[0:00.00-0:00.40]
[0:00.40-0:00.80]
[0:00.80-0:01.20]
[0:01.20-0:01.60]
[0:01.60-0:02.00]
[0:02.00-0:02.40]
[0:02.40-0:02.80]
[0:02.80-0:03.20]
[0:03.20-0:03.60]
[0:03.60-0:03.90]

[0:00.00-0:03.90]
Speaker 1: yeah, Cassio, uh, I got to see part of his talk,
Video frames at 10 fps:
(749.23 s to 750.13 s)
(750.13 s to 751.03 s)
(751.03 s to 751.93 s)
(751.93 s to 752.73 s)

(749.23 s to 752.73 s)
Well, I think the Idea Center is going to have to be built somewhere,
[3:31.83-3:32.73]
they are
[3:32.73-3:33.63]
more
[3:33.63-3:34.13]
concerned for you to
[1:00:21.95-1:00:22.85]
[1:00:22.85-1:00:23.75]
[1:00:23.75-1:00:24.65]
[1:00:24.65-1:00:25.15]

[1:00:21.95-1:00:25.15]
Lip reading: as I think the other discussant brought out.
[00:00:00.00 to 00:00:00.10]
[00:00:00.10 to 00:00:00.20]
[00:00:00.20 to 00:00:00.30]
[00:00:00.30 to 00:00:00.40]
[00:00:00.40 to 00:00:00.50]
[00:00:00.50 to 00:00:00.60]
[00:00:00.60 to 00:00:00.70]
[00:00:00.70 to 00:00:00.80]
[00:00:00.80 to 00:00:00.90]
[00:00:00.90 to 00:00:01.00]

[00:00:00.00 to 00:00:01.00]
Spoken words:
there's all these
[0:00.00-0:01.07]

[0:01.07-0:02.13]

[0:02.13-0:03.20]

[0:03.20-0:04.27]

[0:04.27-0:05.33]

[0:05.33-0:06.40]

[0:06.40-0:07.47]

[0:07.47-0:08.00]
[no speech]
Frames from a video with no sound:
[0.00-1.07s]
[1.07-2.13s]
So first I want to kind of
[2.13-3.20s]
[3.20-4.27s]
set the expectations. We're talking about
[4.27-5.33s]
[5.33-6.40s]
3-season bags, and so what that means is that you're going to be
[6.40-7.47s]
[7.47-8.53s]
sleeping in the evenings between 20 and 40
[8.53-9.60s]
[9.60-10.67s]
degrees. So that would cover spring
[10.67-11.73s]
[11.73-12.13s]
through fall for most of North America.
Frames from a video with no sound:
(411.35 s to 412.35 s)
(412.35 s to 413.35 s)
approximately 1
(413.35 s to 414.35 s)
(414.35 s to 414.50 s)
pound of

※ ※ ※

→ **Goal of the exercise**
Please retype, exactly as written, every line from the line containing "[3.20-4.27s]" through the last line of the records above, including both of those lines, and nothing else.

→ **Output of the task**
[3.20-4.27s]
set the expectations. We're talking about
[4.27-5.33s]
[5.33-6.40s]
3-season bags, and so what that means is that you're going to be
[6.40-7.47s]
[7.47-8.53s]
sleeping in the evenings between 20 and 40
[8.53-9.60s]
[9.60-10.67s]
degrees. So that would cover spring
[10.67-11.73s]
[11.73-12.13s]
through fall for most of North America.
Frames from a video with no sound:
(411.35 s to 412.35 s)
(412.35 s to 413.35 s)
approximately 1
(413.35 s to 414.35 s)
(414.35 s to 414.50 s)
pound of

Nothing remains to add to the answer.